━━━━━ Information provided ━━━━━
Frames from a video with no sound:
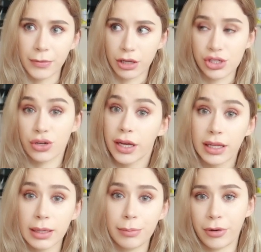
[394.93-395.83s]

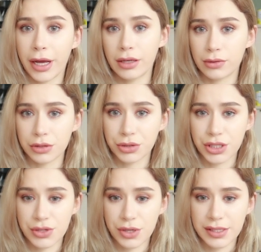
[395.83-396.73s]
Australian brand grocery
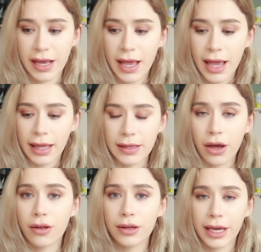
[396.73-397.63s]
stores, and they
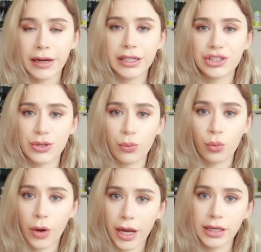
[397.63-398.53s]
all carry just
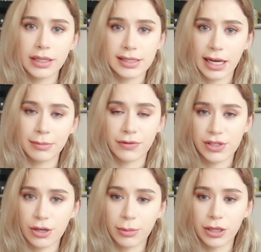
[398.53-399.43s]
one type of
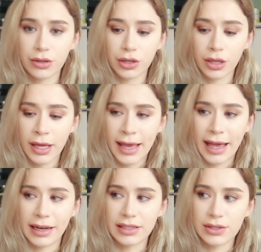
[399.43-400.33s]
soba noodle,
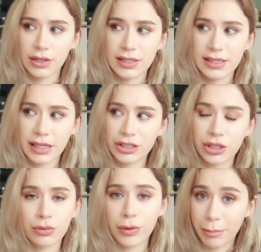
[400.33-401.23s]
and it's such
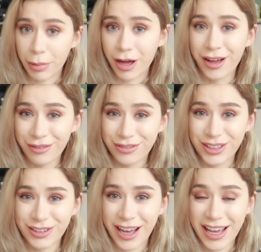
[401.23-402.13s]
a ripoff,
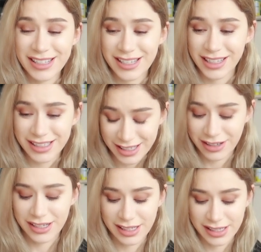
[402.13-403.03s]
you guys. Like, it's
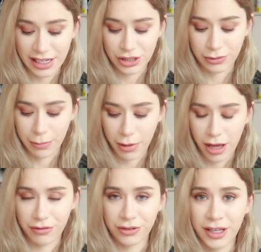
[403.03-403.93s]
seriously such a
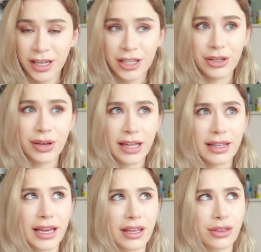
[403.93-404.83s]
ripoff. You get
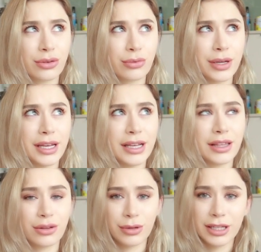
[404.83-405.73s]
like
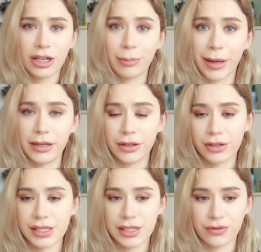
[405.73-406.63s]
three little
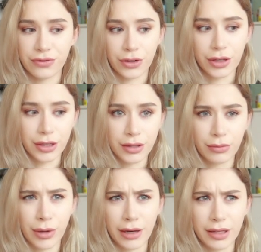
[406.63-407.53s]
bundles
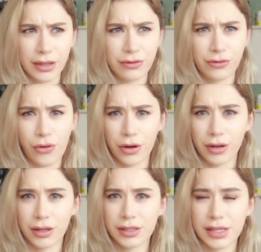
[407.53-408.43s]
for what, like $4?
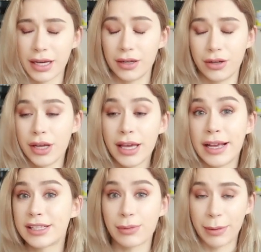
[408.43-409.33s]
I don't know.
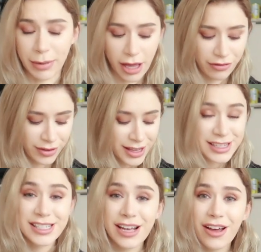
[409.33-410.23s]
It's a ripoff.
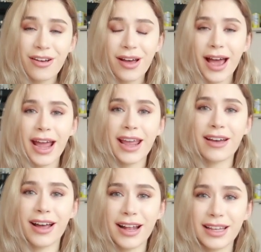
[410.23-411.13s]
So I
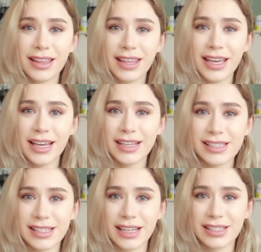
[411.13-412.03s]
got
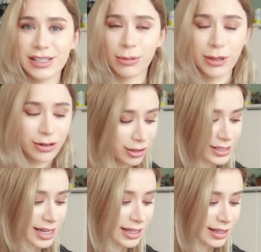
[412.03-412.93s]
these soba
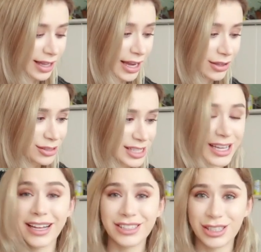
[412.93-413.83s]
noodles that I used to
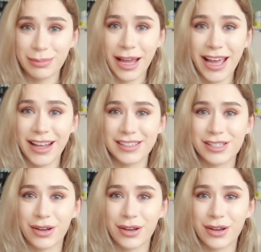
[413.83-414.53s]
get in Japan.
━━━━━
[Your assignment]:
It would help to have the listing above repeated exactly, with all images removed.

[Final answer]:
Frames from a video with no sound:
[394.93-395.83s]

[395.83-396.73s]
Australian brand grocery
[396.73-397.63s]
stores, and they
[397.63-398.53s]
all carry just
[398.53-399.43s]
one type of
[399.43-400.33s]
soba noodle,
[400.33-401.23s]
and it's such
[401.23-402.13s]
a ripoff,
[402.13-403.03s]
you guys. Like, it's
[403.03-403.93s]
seriously such a
[403.93-404.83s]
ripoff. You get
[404.83-405.73s]
like
[405.73-406.63s]
three little
[406.63-407.53s]
bundles
[407.53-408.43s]
for what, like $4?
[408.43-409.33s]
I don't know.
[409.33-410.23s]
It's a ripoff.
[410.23-411.13s]
So I
[411.13-412.03s]
got
[412.03-412.93s]
these soba
[412.93-413.83s]
noodles that I used to
[413.83-414.53s]
get in Japan.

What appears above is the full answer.